In that vein, on April 3, Ha’aretz published an article by Hass headlined “The inner syntax of Palestinian stone-throwing.” In it, she opined that “throwing stones is the birthright and duty of anyone subject to foreign rule. Throwing stones is an action as well as a metaphor of resistance.”

Coming in the wake of what some perceive as signs of a nascent third Palestinian intifadah, Hass’ article has sparked a public debate, still ongoing, about freedom of speech, morality, journalistic ethics, incitement to violence and more.

Whether intended or not, the piece was published just a couple of weeks after three-year-old Edel Biton of the West Bank settlement of Yakir was critically injured when stones thrown by Palestinian youths hit the car in which she was travelling with her mother and two sisters.

Edel’s mom lost control of the vehicle, colliding with a truck parked at the side of the road. All four were injured, Edel most severely. She sustained serious head wounds, from which she has yet to regain consciousness.

And if that timing wasn’t troublesome enough, Hass’ piece was published the day after the Ofer Military Court, just north of Jerusalem, issued a verdict convicting Waal al-Araja, a member of the Palestinian security services, of murdering Asher Palmer and his infant son Yonatan. In September 2011, while driving near Hebron, Palmer was hit in the head by a rock thrown by al-Araja. He was knocked unconscious and his car overturned in a roadside ditch. Both father and son died at the scene.

Hass and Ha’aretz were assailed soon after her article’s publication. Politicians and publicists lambasted them. Leaders of Moetzet Yesha (the Council of Jewish Settlements in Judea, Samaria and Gaza) lodged criminal complaints against both and held a demonstration outside the paper’s offices, claiming the article encouraged Palestinians to continue hurling stones at Israelis in the West Bank, endangering them. As such, they claimed, the article was an act of criminal incitement.

While not addressing Hass’ article directly, Brig.-Gen. Hagai Mordechai, outgoing commander of the IDF’s Judea and Samaria division, declared that people engaged in stone-throwing were committing acts of terrorism.  

Most of those supporting Hass did so less because they agreed with her argument for the legitimacy of stone-throwing, but rather because they believe she has the right to express her opinion and that Ha’aretz was justified when it published it. Some argued that from a strictly legal point of view, Hass’ article was not an act of incitement.

Other Ha’aretz writers and its publisher, Amos Schocken, wrote and spoke about the inherent violence of Israel’s long-term occupation of the West Bank, violence that must be juxtaposed with that of Palestinian stone-throwers. They also suggested reading Hass’ article to its end, asserting that in essence it calls on the Palestinians to use Gandhian methods of civil disobedience, not violence, to confront Israel’s military occupation.
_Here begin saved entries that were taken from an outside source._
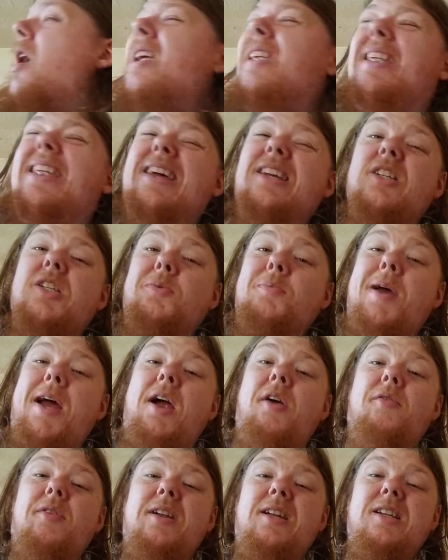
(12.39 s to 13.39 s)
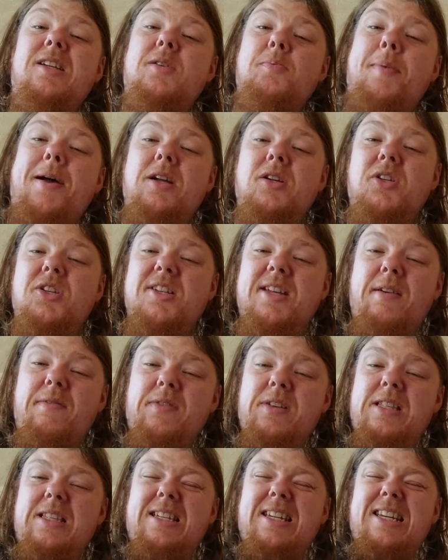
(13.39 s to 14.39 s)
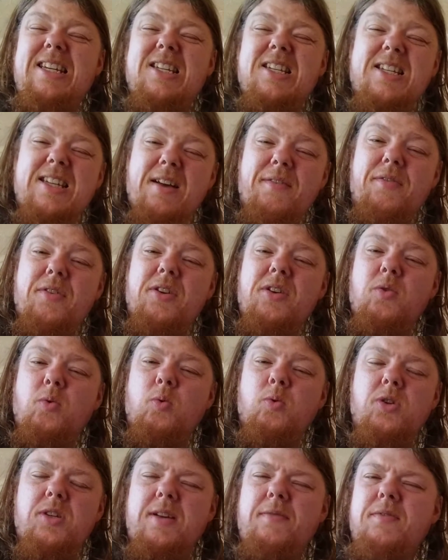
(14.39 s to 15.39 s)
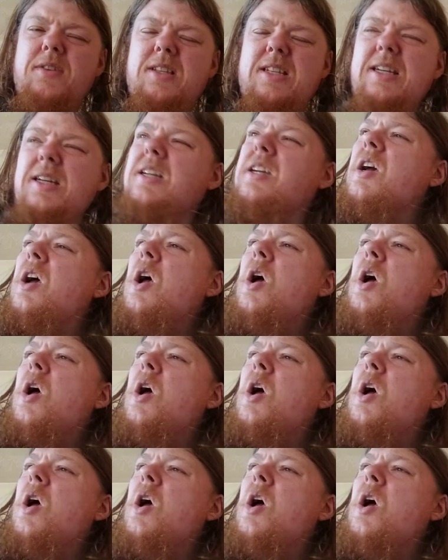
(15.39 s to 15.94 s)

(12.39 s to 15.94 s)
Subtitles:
Let some air in. It's about 77 or 70,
I’ll admit I’m usually ambivalent when it comes to Hass and her articles. They take me back to my days as the IDF’s legal adviser to Judea and Samaria and having to answer what I perceived to be annoying questions from her regarding different aspects of the IDF’s presence in the West Bank. On the other hand, I have respect for an Israeli reporter who tells us the Palestinian narrative from within, usually more openly than her Palestinian counterparts. And although her articles are usually critical of Israel and the IDF, she has also criticized the Palestinian Authority on many issues.

But Hass got it wrong this time. Completely wrong.
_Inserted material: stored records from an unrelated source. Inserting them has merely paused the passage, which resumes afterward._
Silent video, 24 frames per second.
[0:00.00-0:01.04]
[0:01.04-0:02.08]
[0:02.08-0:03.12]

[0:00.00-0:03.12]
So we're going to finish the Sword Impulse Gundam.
Yes, she has a right to express her opinion and should not be threatened with criminal proceedings for what she wrote. The debate should continue in the press, not the courts. But by encouraging Palestinians to throw stones at Israelis, she has lost her moral compass and created a double-edged sword that could easily boomerang. Violence is violence. No distinction based on the side one roots for can justify wanton acts of hostility and innocent victims.

Hass and her editors at Ha’aretz should be more responsible in the future.